Key cyber security considerations for sellers

Addressing potential lapses before buyer due diligence begins

Cyber security issues are a priority for corporate America. Companies that experience a data breach can lose many millions of dollars due to lost revenues, reputational harm, legal issues, and remunerations. These issues are also of particular importance during an M&A transaction, where unforeseen issues can result in the end of a deal or a potentially large price discount for a seller. For example, Verizon wound up reducing its purchase price of Yahoo by over 7 percent ($350 million) once Yahoo’s data breach came to light, according to The New York Times. Due to the Verizon-Yahoo deal, and other well publicized breaches, such as Equifax’s data breach affecting 145 million users in 2017 and Uber’s breach affecting 57 million customers and drivers in 2016, buyers now have a heightened awareness of the risks associated with acquiring a target company’s potential security liabilities.

According to a recent NYSE Governance Services study, 66 percent of executives said that their due diligence processes included a security audit of the target’s software applications and 74 percent of executives in the NYSE study said they would either walk away from a deal or significantly reduce the offer price if a data breach was uncovered during diligence. Sellers should understand the importance that buyers place on cyber security issues. Sellers should take steps to understand the state of their cyber security and address any lapses before the due diligence process begins and potentially deal-alternating information becomes known and has a negative impact on the seller’s returns from the sale.

Based on KPMG’s extensive M&A experience in both sell-side deals and cyber security issues.
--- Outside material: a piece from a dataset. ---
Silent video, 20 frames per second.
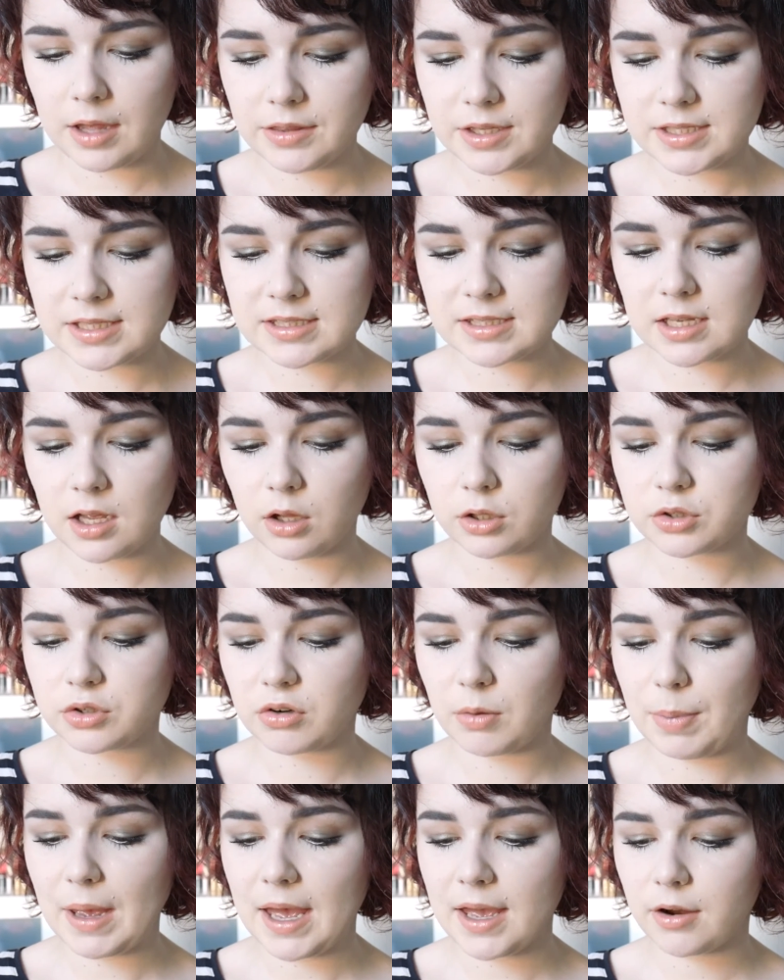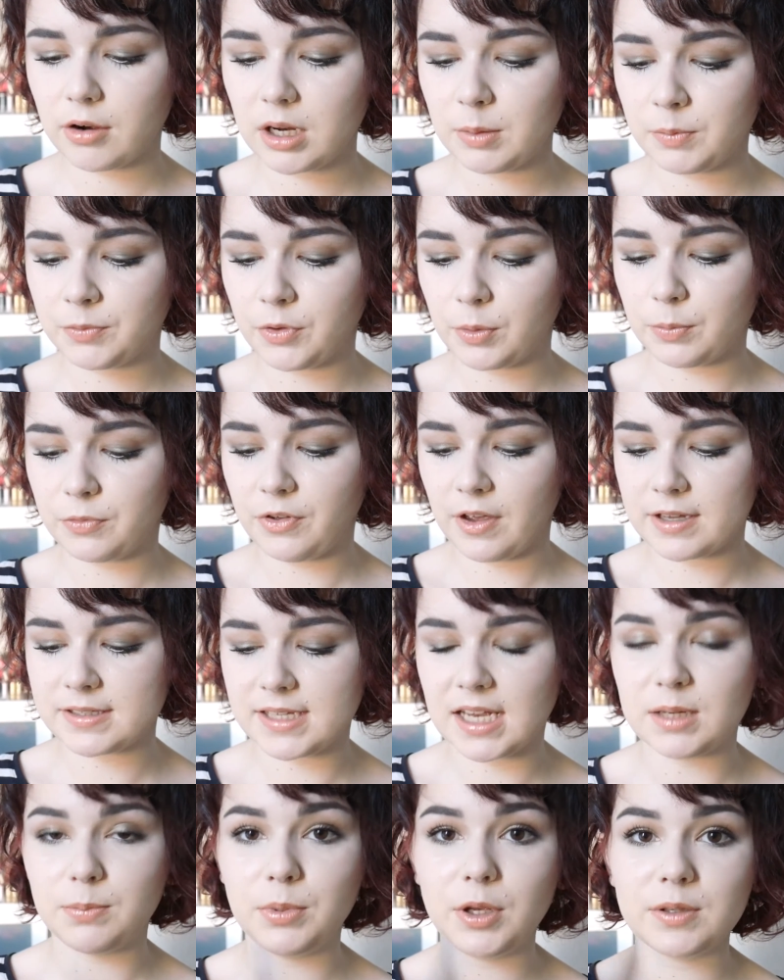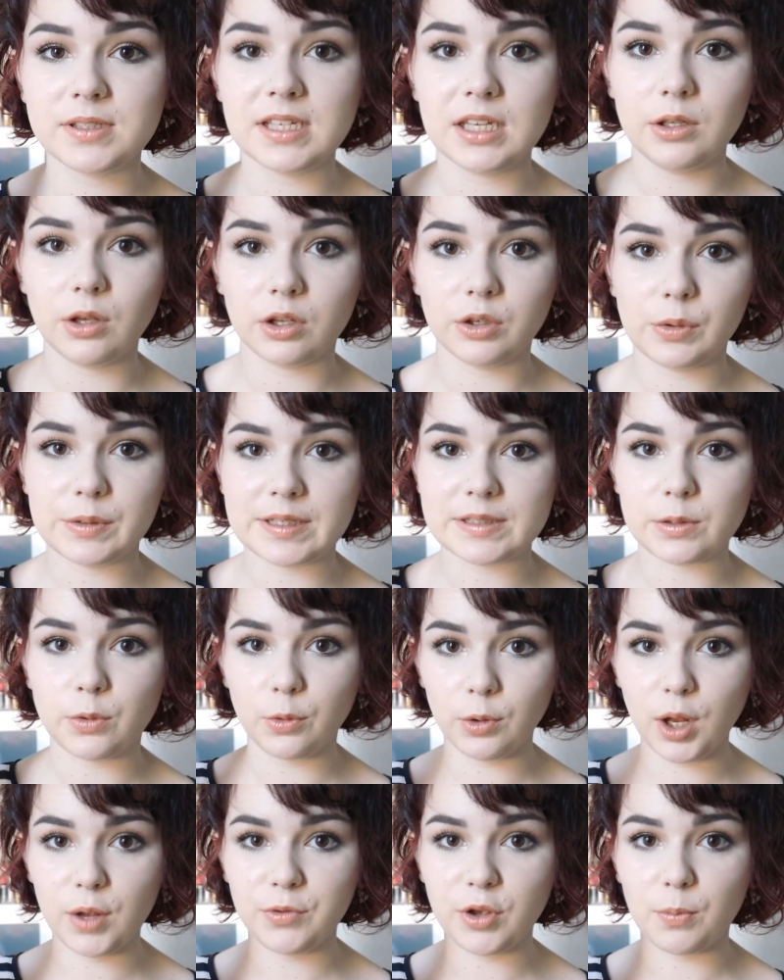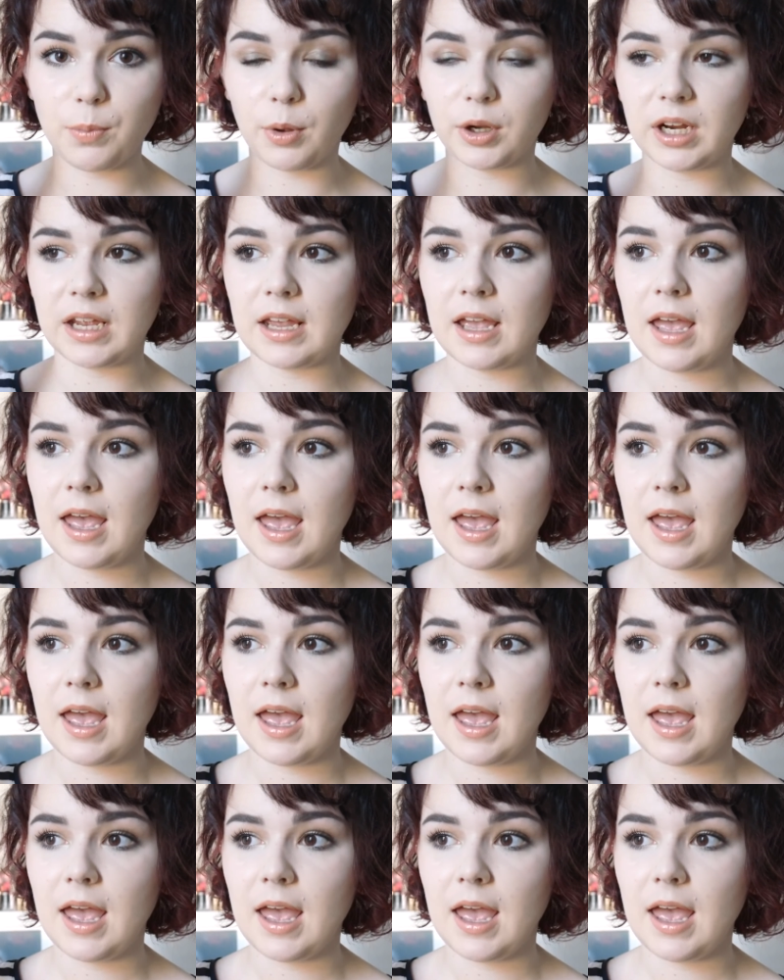This is the Ultra Repair Cream from First Aid Beauty. You can use this all over your body.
Three key considerations are recommended for any company considering a sale

1. Robust cyber readiness, aligning business practices with technology

     Recommended timeframe to implement: 12 to 18 months


2. Ubiquitous data privacy

     Recommended timeframe to implement: 8 to 12 months


3. Effective data ownership

     Recommended timeframe to implement: 6 to 8 months

Companies that are considering a sale, spin-off or carve-out should understand the importance buyers place on cyber security. Sellers should address any cyber security weaknesses well in advance of a sale. Implementing a robust data security program involving people, process and technology and ensuring data privacy and effective data ownership will help sellers limit the chances that a breach might occur and that minimal surprises arise during the due diligence process. Avoiding a data breach will reduce the risk of adverse publicity, reduce the risk of data loss, eliminate the need for data security remediation during negotiations, increase the speed of the deal, help to avoid future liability and enhance the overall selling price of the transaction.